*** Material shown ***

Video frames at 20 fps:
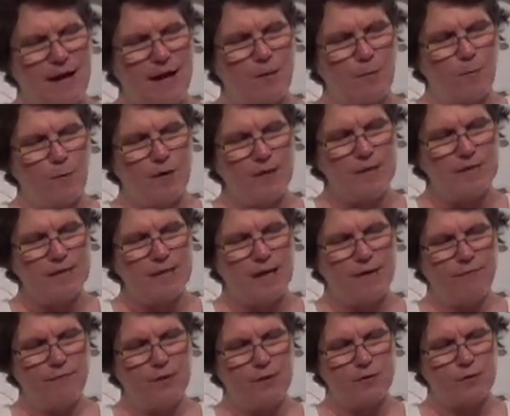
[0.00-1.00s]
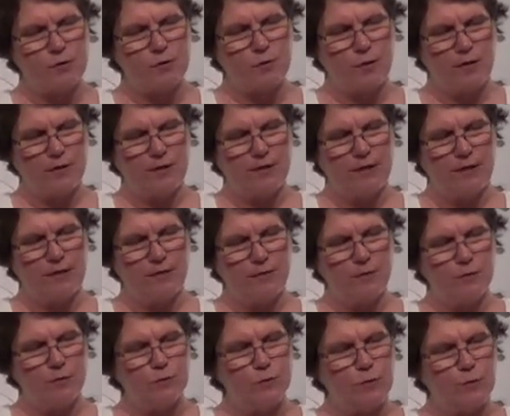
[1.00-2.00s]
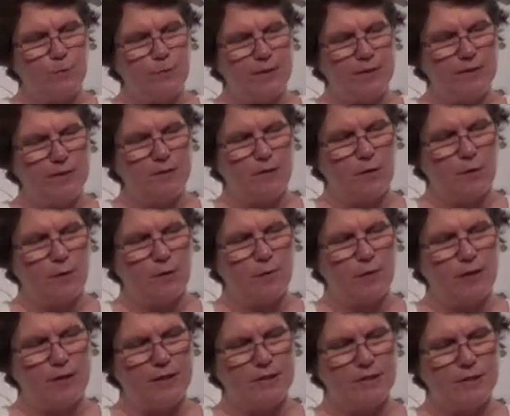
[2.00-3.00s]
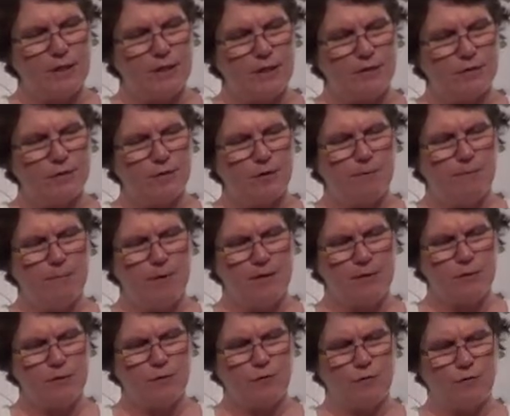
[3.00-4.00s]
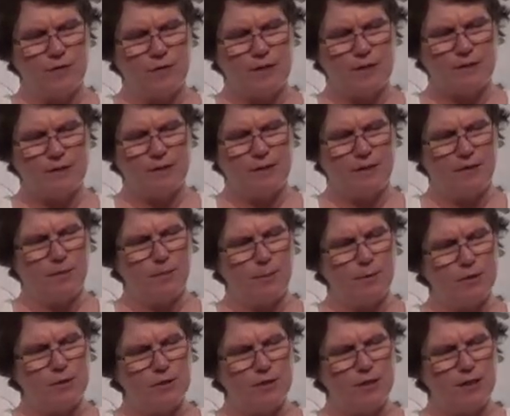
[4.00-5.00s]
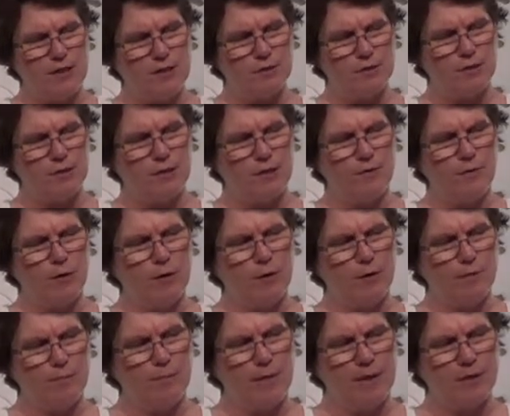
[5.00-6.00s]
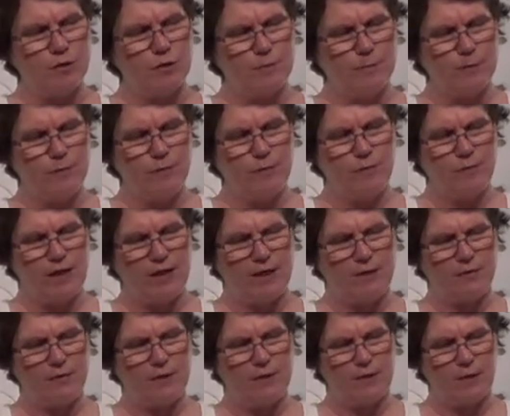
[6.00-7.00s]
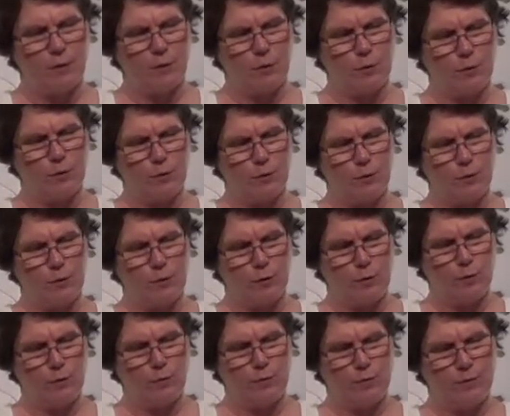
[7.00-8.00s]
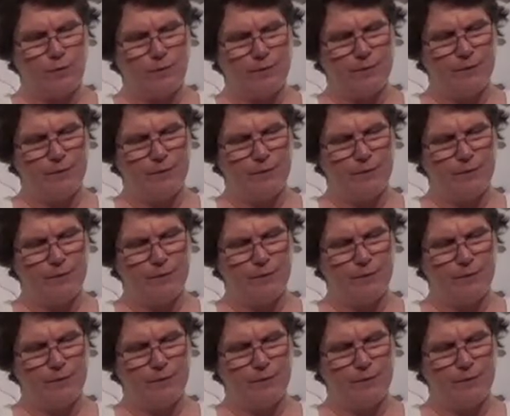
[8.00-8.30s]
At once I felt strong enough to bend over and touch Mother's feet in appreciation of her immeasurable faith in her guru.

*** End of Material shown ***

▶ What is being asked
The response must restate exactly the lines from the one containing "[2.00-3.00s]" through the end of the records above and must leave out all pictures.

▶ Task answer
[2.00-3.00s]
[3.00-4.00s]
[4.00-5.00s]
[5.00-6.00s]
[6.00-7.00s]
[7.00-8.00s]
[8.00-8.30s]
At once I felt strong enough to bend over and touch Mother's feet in appreciation of her immeasurable faith in her guru.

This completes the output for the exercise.